-- RECORDS TO PROCESS follows --

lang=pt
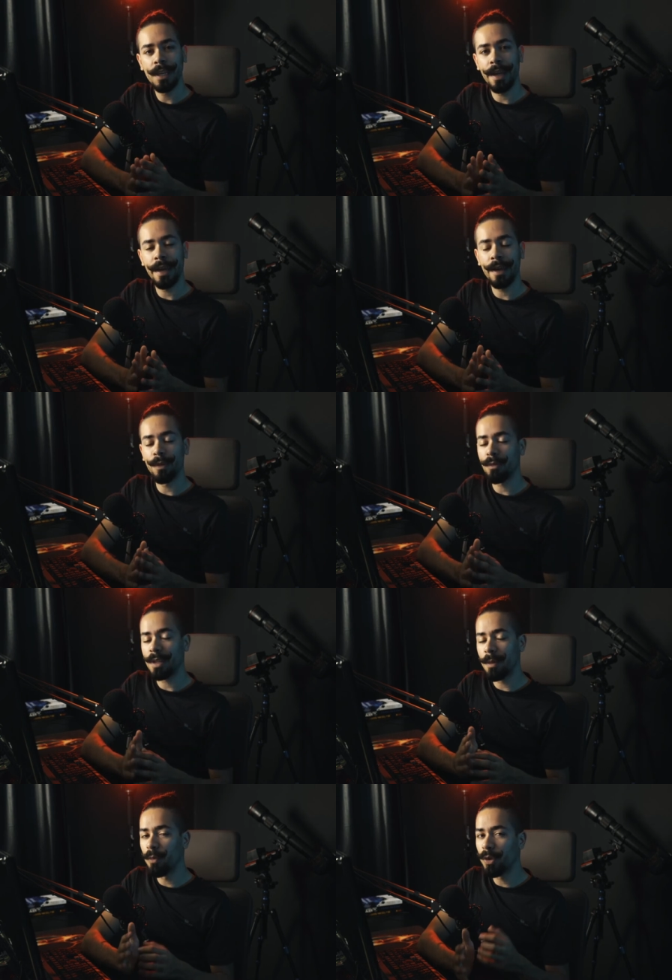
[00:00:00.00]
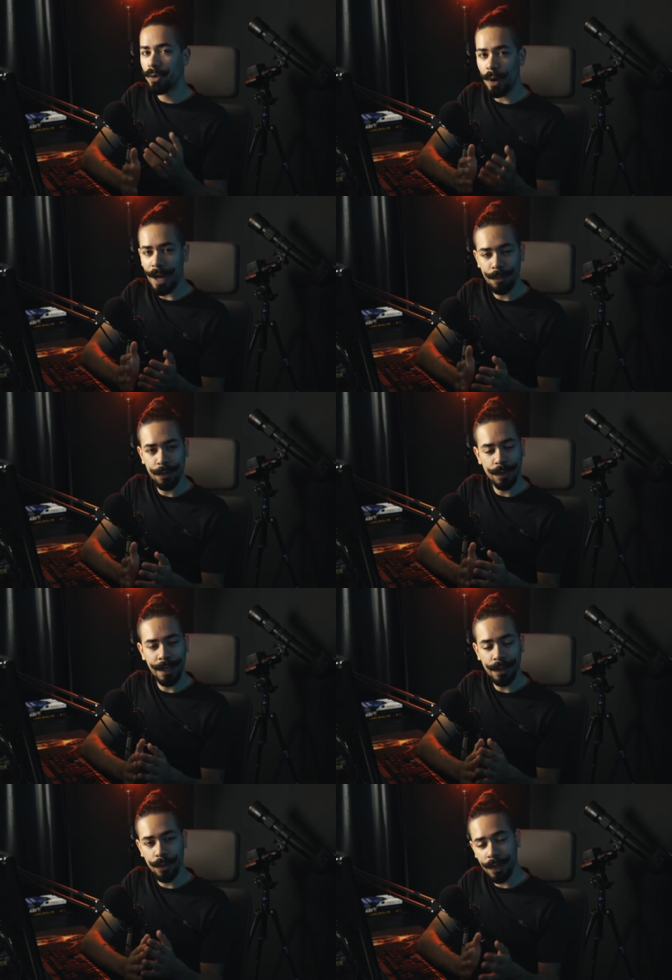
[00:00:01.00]
é, eu não ter muito hábito da
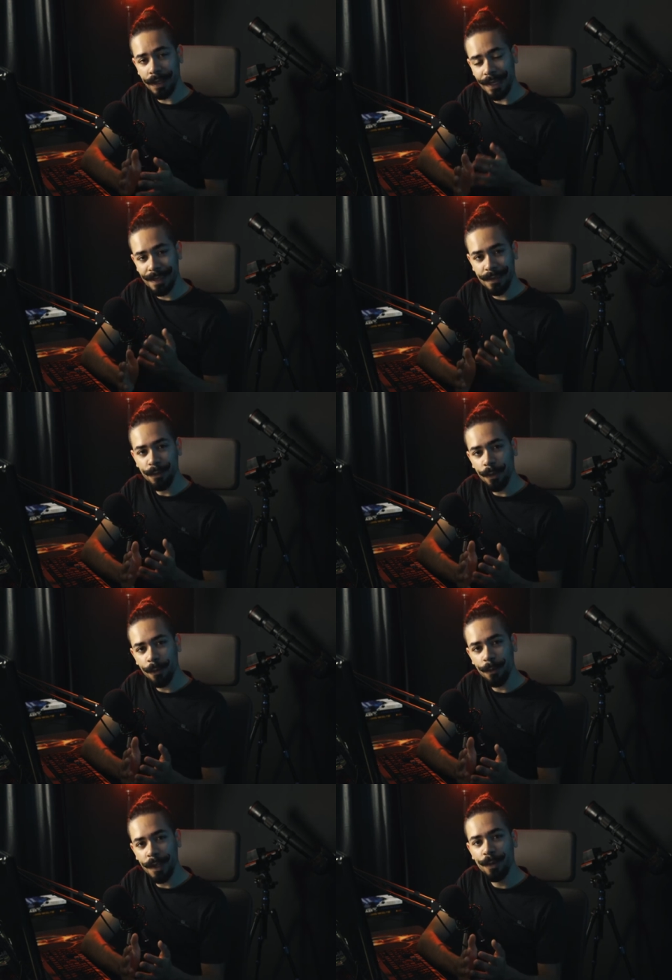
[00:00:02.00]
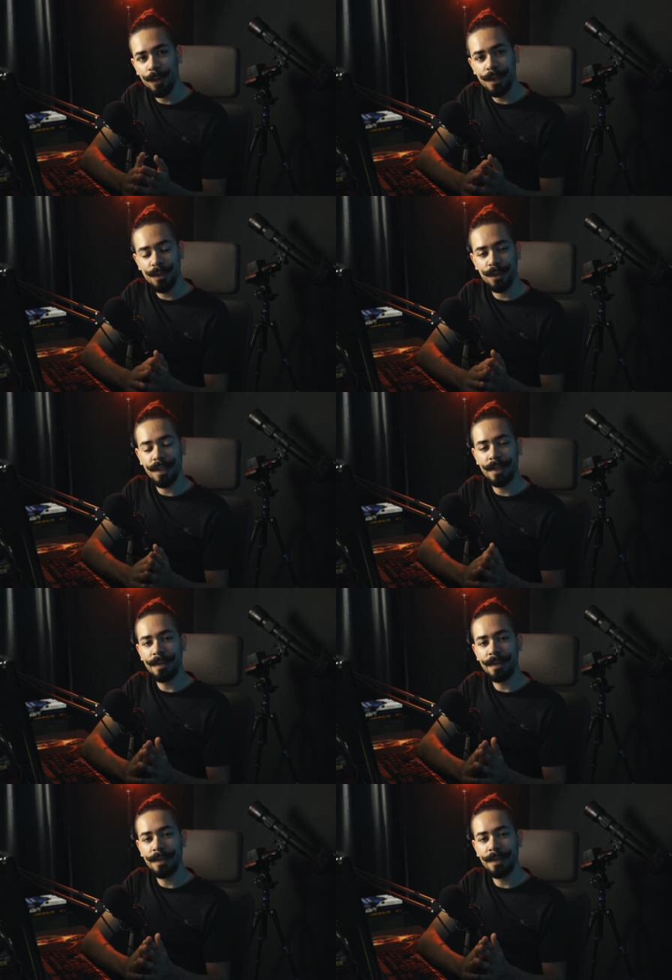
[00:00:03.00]
leitura e estar tá desenvolvendo isso, né?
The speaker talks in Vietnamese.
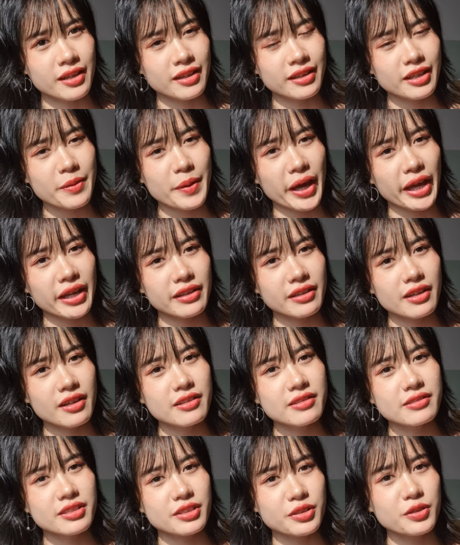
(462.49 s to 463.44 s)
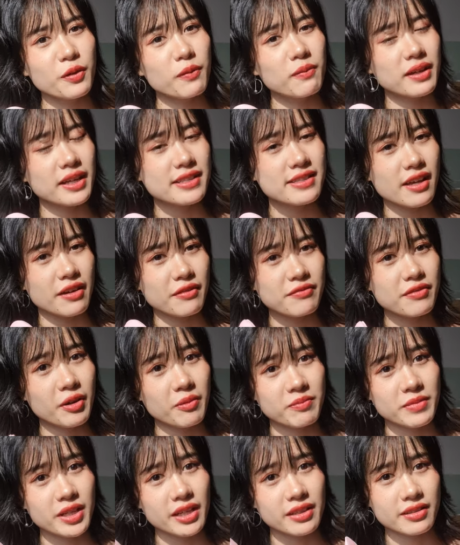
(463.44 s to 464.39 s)
các bạn nên sử dụng cái sản
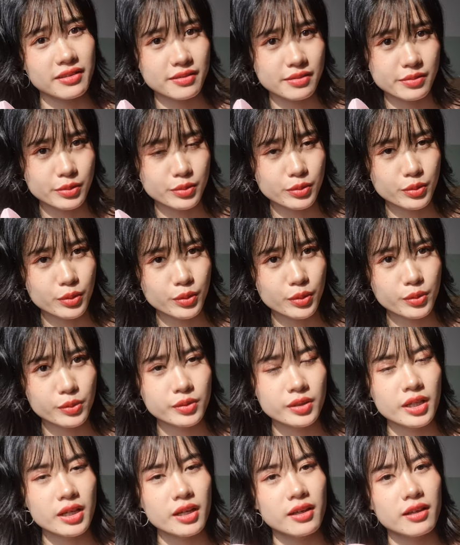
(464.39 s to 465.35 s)
phẩm này thật sự luôn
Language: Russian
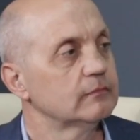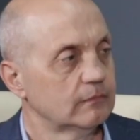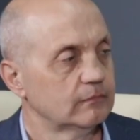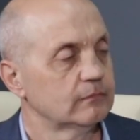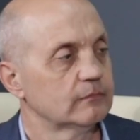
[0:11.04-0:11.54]
Сергей
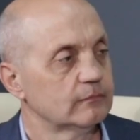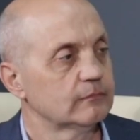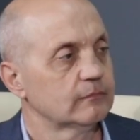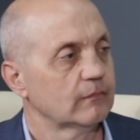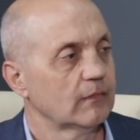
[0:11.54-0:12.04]

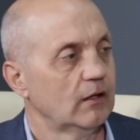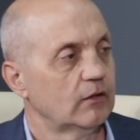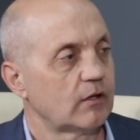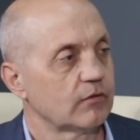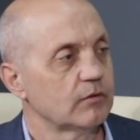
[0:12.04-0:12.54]
Константинович.
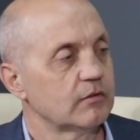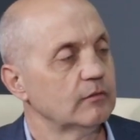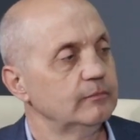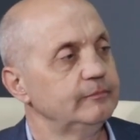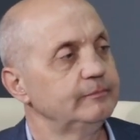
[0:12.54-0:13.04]
Здравствуйте. Рад
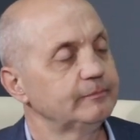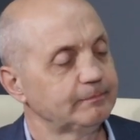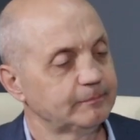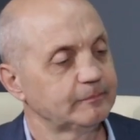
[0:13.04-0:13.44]
вас видеть.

-- RECORDS TO PROCESS concluded --

## [PROBLEM TO WORK ON]
Set down every entry exactly; omit the pictures.

## [ANSWER TO THE EXERCISE]
lang=pt
[00:00:00.00]
[00:00:01.00]
é, eu não ter muito hábito da
[00:00:02.00]
[00:00:03.00]
leitura e estar tá desenvolvendo isso, né?
The speaker talks in Vietnamese.
(462.49 s to 463.44 s)
(463.44 s to 464.39 s)
các bạn nên sử dụng cái sản
(464.39 s to 465.35 s)
phẩm này thật sự luôn
Language: Russian
[0:11.04-0:11.54]
Сергей
[0:11.54-0:12.04]

[0:12.04-0:12.54]
Константинович.
[0:12.54-0:13.04]
Здравствуйте. Рад
[0:13.04-0:13.44]
вас видеть.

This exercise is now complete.